### TASK TO CARRY OUT:
Below this line is a listing that includes pictures. Copy exactly, and only, the lines from the one containing "[0:01.00-0:02.00]" through the one containing "Transcript: because I've"; the pictures do not go in the copy.

#####

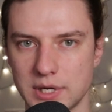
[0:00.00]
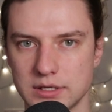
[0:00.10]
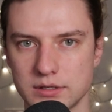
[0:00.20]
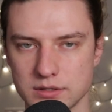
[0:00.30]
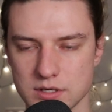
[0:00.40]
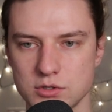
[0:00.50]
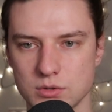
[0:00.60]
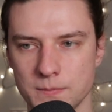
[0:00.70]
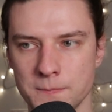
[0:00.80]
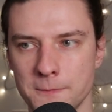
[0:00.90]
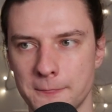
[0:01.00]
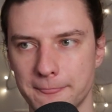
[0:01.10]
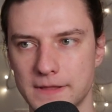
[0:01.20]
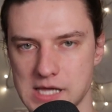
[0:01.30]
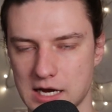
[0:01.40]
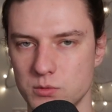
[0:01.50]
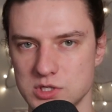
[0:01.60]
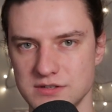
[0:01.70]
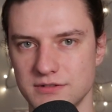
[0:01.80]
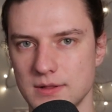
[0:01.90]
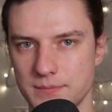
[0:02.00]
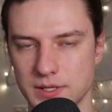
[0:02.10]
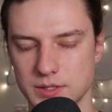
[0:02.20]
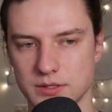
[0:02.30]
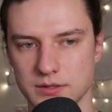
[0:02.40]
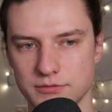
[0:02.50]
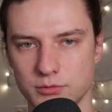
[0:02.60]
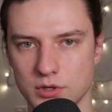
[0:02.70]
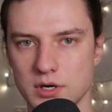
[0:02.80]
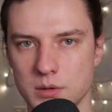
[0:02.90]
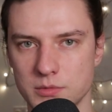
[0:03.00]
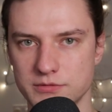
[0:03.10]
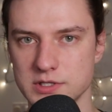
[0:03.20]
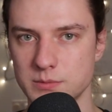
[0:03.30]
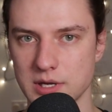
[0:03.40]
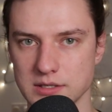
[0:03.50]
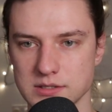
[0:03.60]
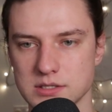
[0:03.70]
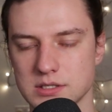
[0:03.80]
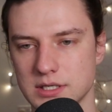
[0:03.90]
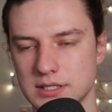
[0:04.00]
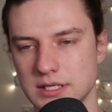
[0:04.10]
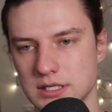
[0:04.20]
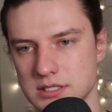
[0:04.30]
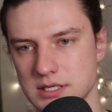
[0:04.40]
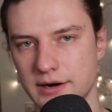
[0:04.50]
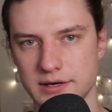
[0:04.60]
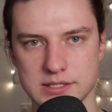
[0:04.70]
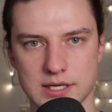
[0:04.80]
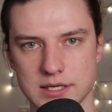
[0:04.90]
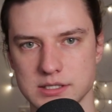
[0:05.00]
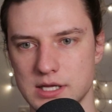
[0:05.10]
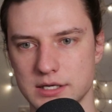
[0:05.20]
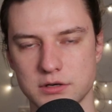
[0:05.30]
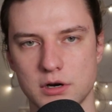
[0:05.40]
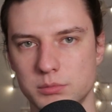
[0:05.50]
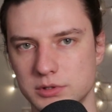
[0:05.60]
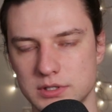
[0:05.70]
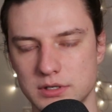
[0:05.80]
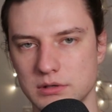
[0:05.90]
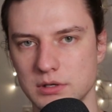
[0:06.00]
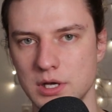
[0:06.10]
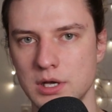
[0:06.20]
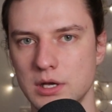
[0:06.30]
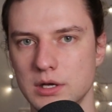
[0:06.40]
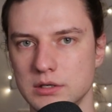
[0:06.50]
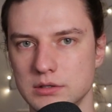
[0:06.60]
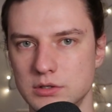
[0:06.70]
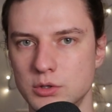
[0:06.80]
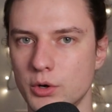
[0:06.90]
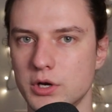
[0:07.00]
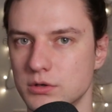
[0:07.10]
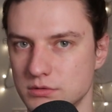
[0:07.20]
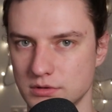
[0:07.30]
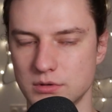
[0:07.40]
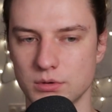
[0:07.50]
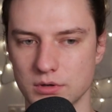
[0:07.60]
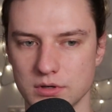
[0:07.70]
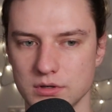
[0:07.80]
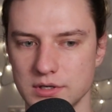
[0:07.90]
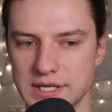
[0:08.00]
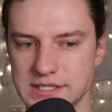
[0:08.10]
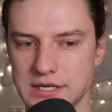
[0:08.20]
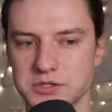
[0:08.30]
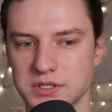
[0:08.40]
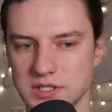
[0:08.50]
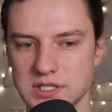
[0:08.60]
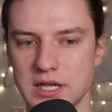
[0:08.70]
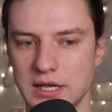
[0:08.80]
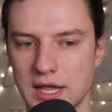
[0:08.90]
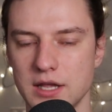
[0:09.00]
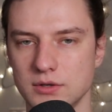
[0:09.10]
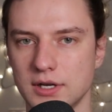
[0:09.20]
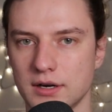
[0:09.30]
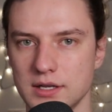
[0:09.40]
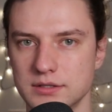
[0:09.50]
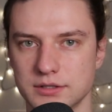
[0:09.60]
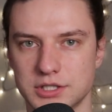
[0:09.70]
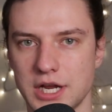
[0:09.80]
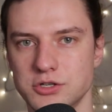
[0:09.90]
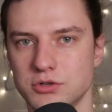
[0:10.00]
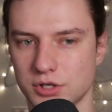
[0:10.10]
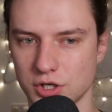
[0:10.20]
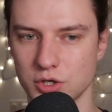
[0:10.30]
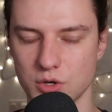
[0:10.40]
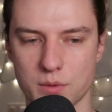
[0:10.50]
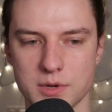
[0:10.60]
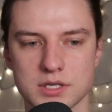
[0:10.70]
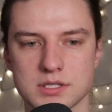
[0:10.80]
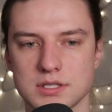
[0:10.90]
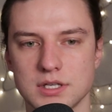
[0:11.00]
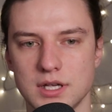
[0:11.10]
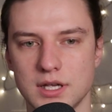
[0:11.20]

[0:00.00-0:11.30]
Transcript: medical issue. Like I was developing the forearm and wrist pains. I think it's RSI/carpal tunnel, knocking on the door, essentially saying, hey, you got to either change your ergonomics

#####

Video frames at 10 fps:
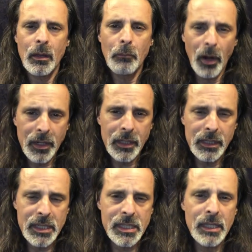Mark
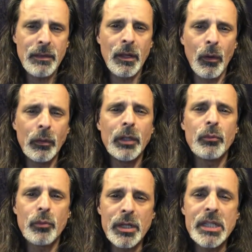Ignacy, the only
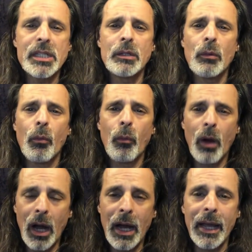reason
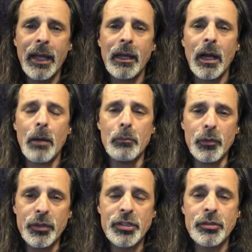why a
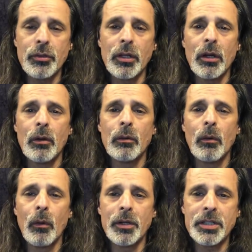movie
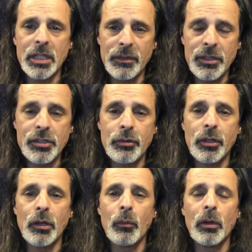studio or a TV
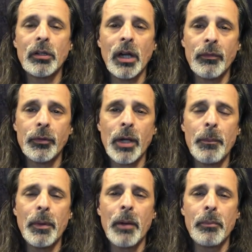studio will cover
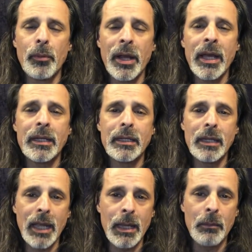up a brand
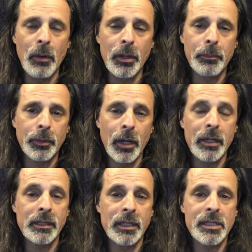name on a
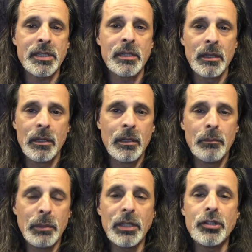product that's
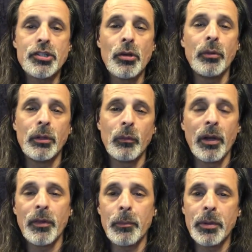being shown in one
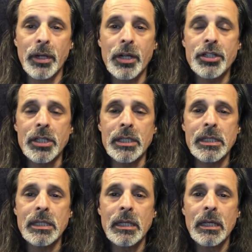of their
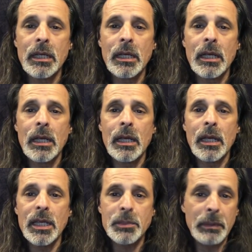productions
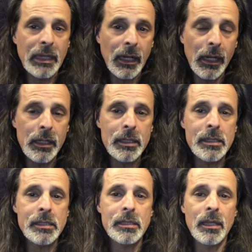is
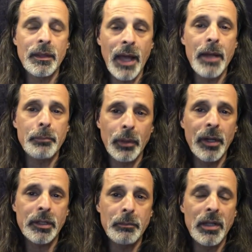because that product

#####

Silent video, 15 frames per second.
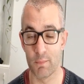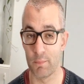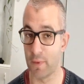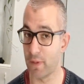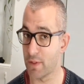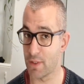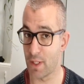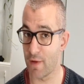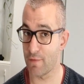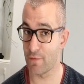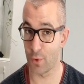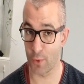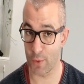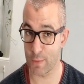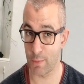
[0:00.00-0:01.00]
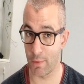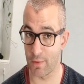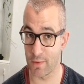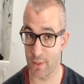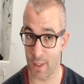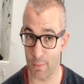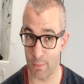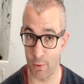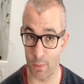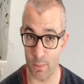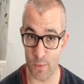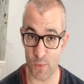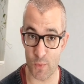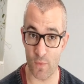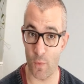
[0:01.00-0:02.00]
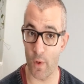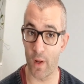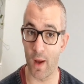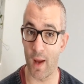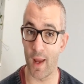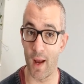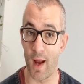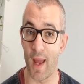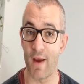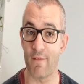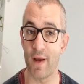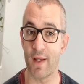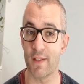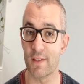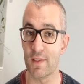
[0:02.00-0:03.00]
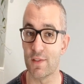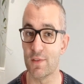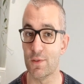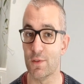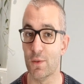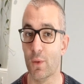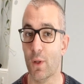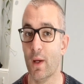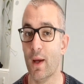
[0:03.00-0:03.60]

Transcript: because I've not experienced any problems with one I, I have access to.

#####

### RESPONSE AREA:
[0:01.00-0:02.00]
[0:02.00-0:03.00]
[0:03.00-0:03.60]

Transcript: because I've not experienced any problems with one I, I have access to.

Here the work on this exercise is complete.